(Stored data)
────────────────────

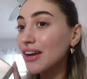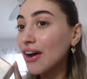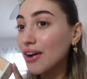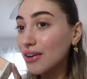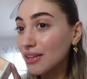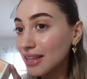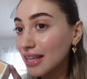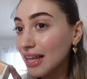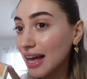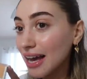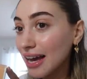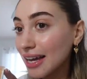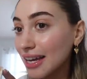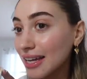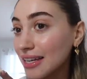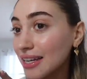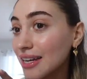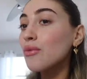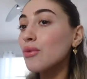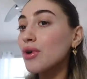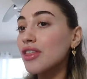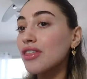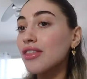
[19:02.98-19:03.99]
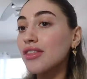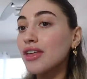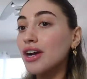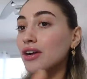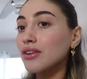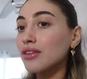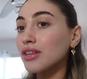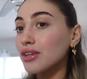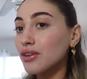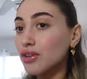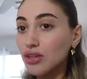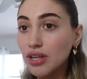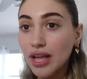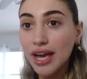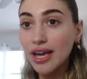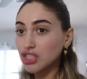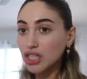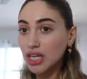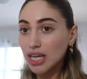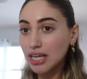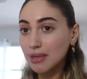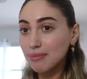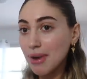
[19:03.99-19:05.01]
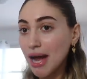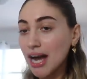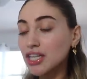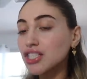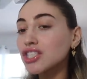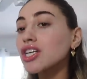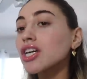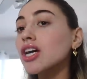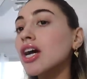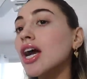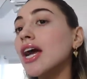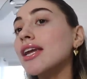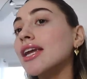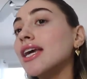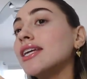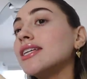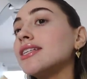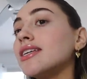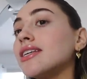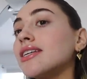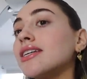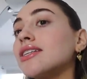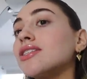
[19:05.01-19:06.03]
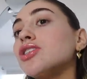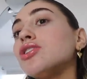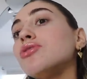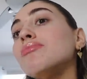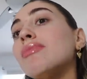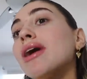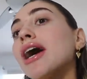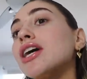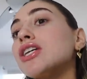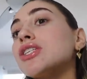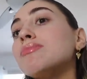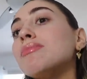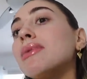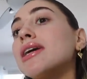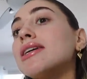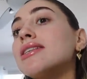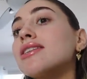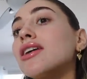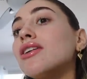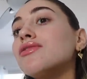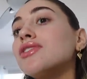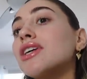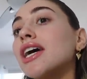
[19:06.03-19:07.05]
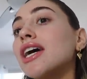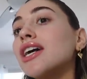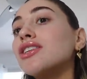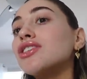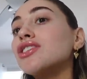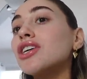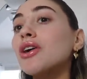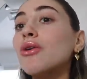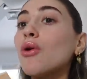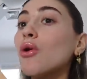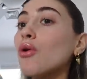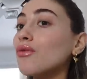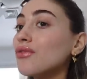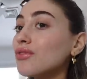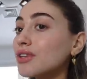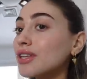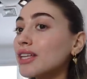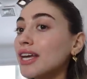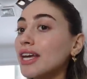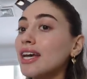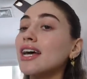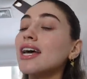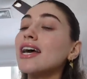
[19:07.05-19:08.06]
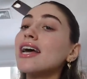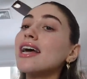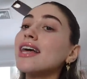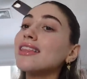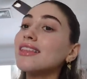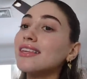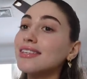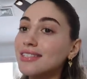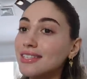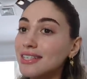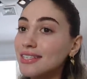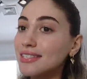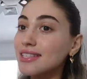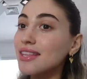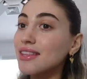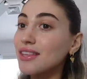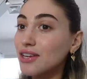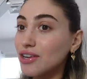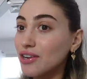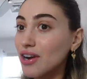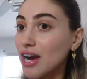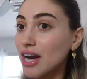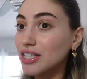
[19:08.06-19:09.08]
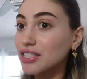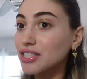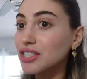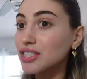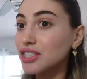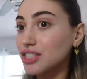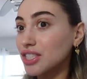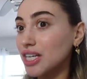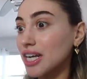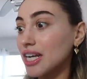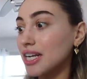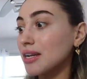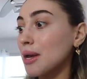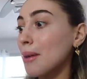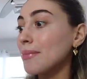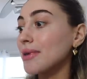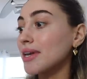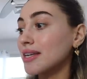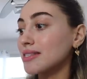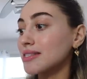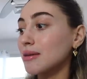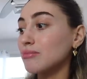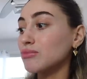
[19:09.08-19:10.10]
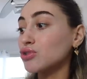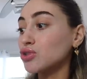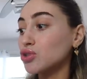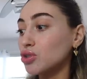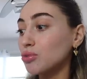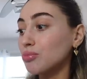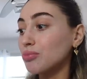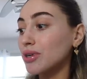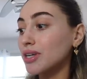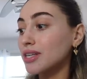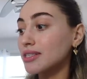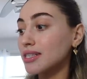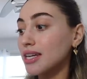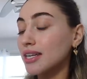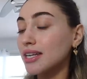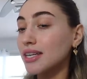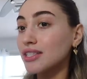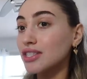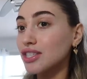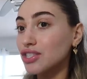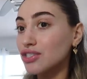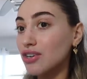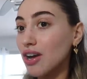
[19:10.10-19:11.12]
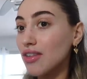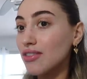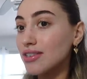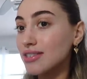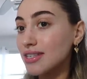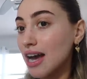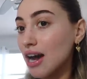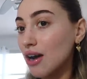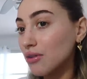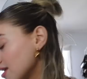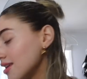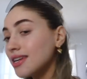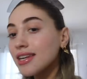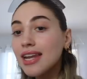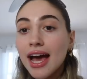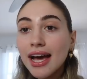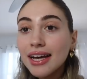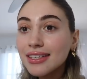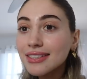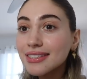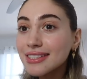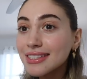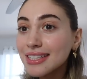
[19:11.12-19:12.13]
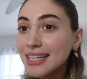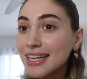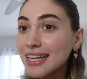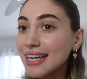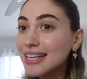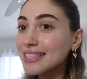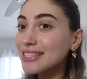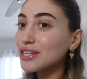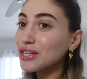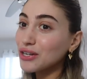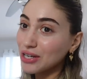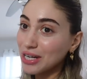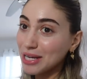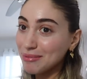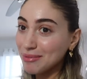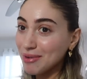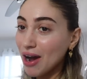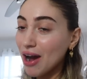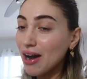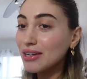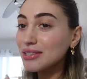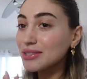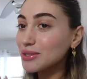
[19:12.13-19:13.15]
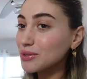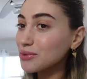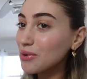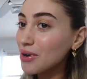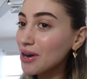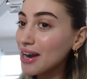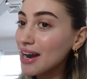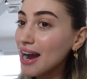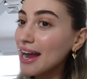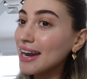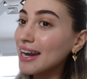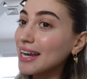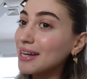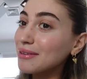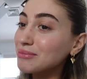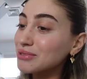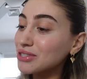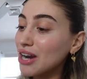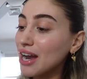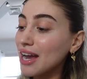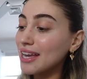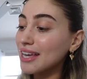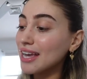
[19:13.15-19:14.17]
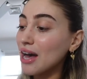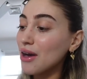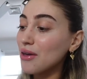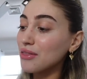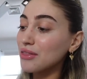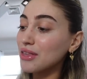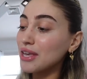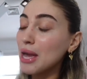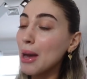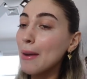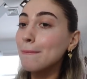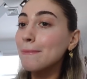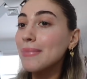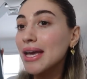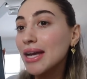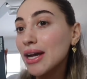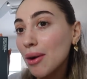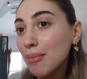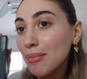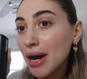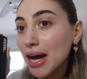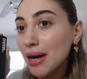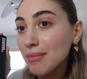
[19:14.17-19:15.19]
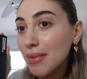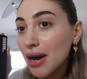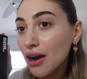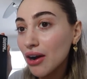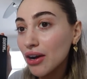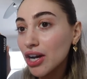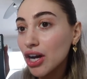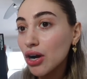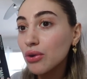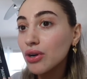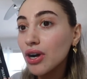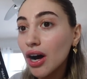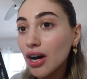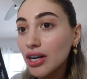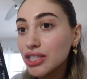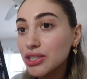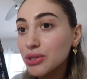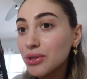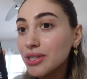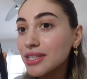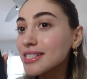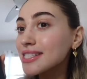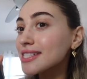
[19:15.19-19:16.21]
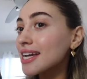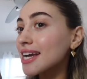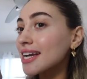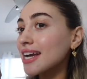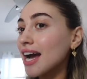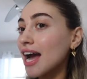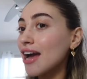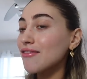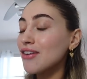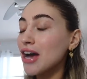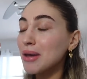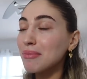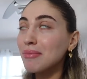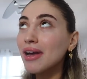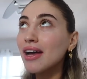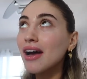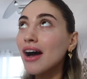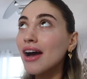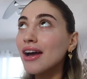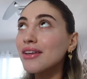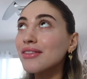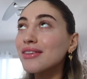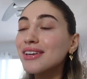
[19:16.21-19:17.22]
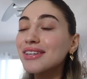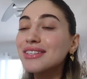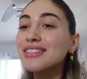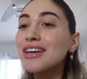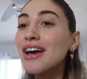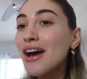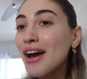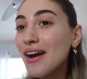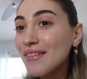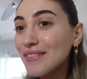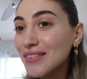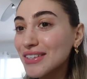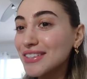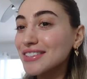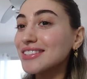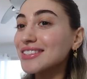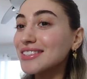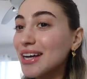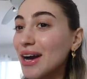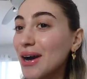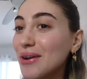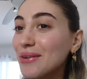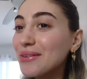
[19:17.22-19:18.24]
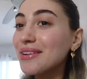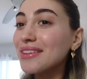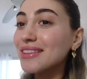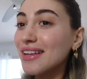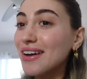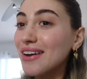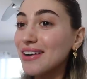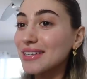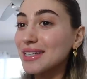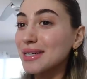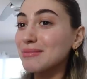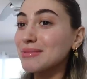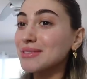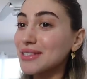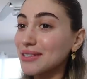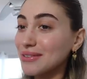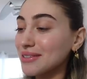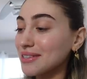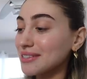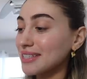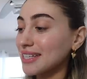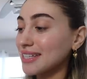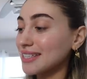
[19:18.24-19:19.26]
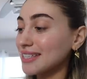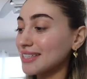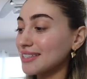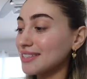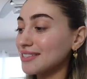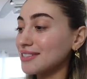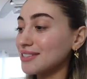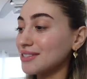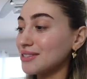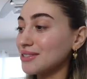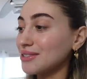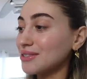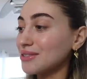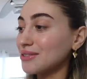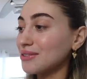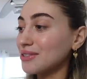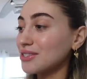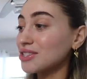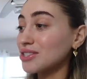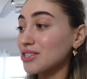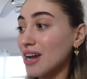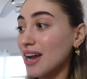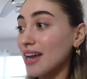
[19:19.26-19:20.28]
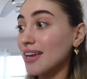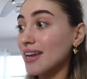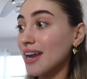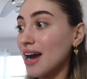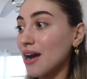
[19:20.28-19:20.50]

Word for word: online with their little like shade matcher and I did it to match my self-tan. So hopefully this is the correct shade because I'm super excited to try this out. Next is a cream contour and I'm trying out the Makeup by Mario contour stick. I've had my eye on this for so long and I'm so excited to try it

────────────────────

• PROBLEM TO WORK ON: Output nothing but the records above, word for word, with the pictures removed.

• RESPONSE FOR THIS EXERCISE:
[19:02.98-19:03.99]
[19:03.99-19:05.01]
[19:05.01-19:06.03]
[19:06.03-19:07.05]
[19:07.05-19:08.06]
[19:08.06-19:09.08]
[19:09.08-19:10.10]
[19:10.10-19:11.12]
[19:11.12-19:12.13]
[19:12.13-19:13.15]
[19:13.15-19:14.17]
[19:14.17-19:15.19]
[19:15.19-19:16.21]
[19:16.21-19:17.22]
[19:17.22-19:18.24]
[19:18.24-19:19.26]
[19:19.26-19:20.28]
[19:20.28-19:20.50]

Word for word: online with their little like shade matcher and I did it to match my self-tan. So hopefully this is the correct shade because I'm super excited to try this out. Next is a cream contour and I'm trying out the Makeup by Mario contour stick. I've had my eye on this for so long and I'm so excited to try it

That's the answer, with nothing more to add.